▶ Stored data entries
········

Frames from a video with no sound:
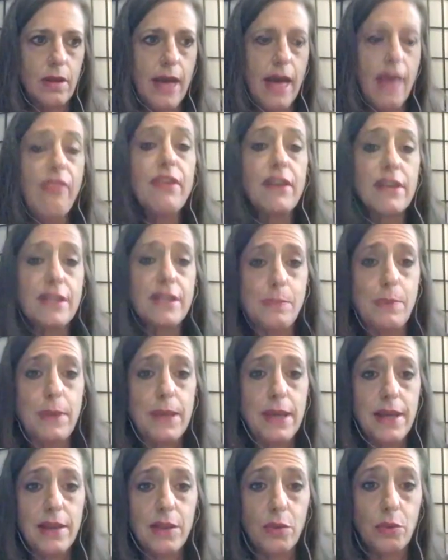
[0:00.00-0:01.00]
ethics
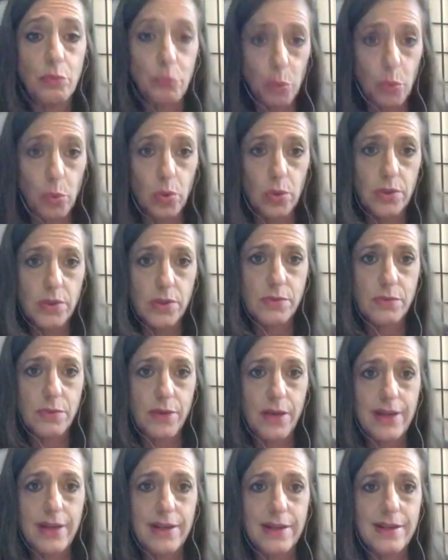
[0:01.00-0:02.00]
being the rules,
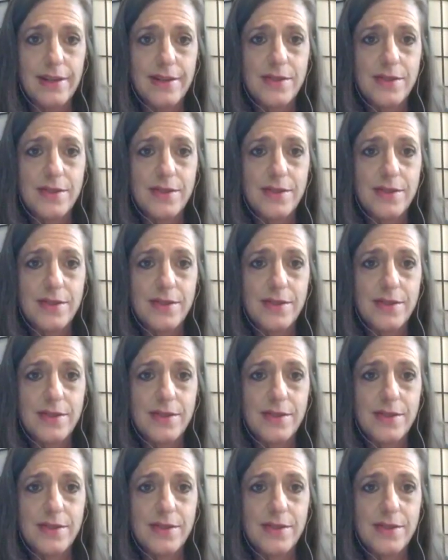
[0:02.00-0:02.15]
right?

········

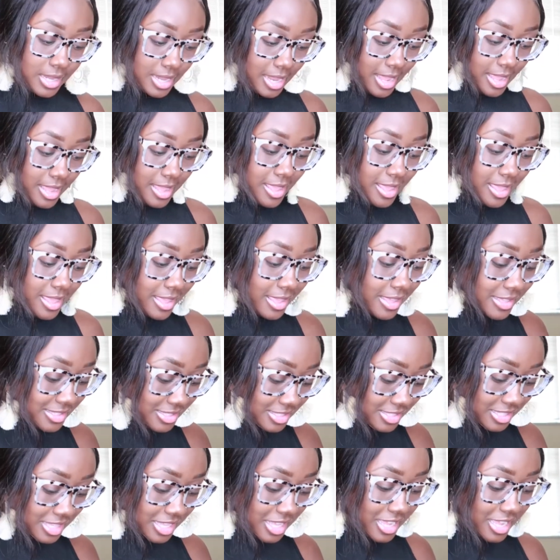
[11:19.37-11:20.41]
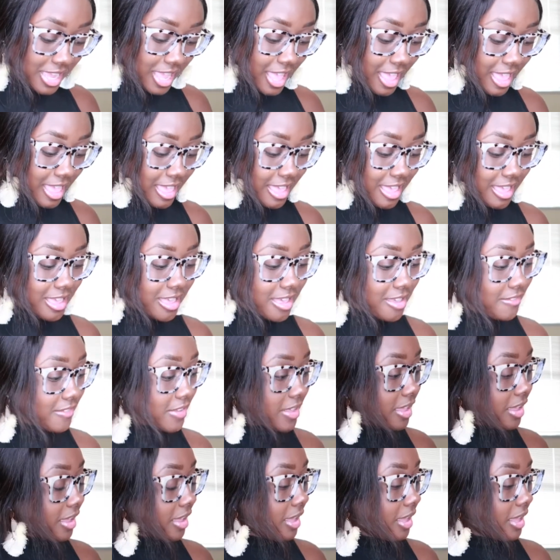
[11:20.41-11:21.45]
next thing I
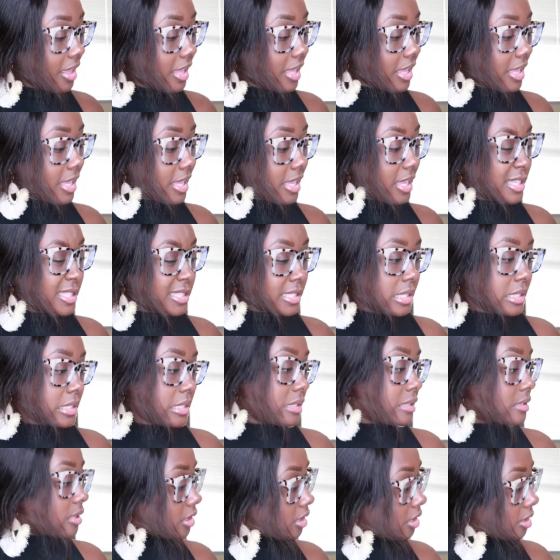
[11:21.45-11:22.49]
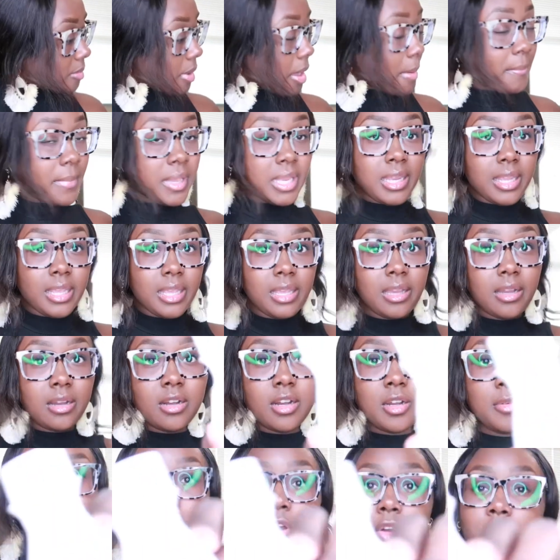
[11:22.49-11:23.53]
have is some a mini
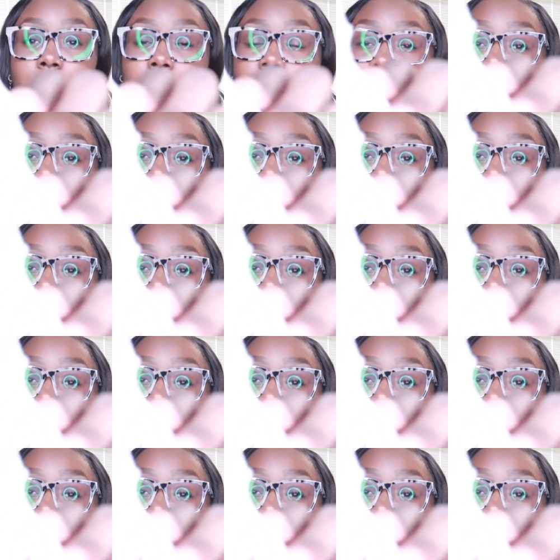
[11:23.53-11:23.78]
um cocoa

········

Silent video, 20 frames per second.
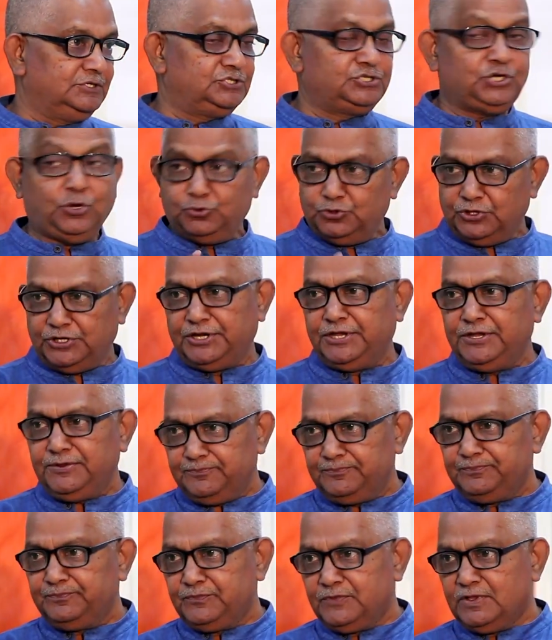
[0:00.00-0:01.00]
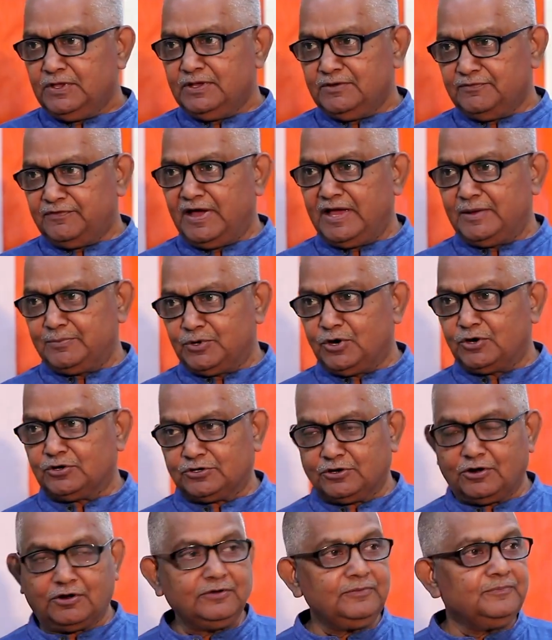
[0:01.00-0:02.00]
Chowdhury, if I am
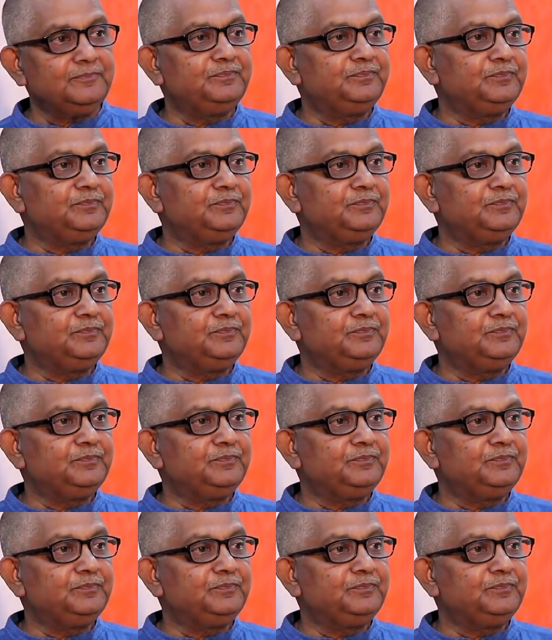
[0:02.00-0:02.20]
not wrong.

········

Track down every line in the entries that includes the string "video", and copy it.

▶ Solution for this task
Frames from a video with no sound:
Silent video, 20 frames per second.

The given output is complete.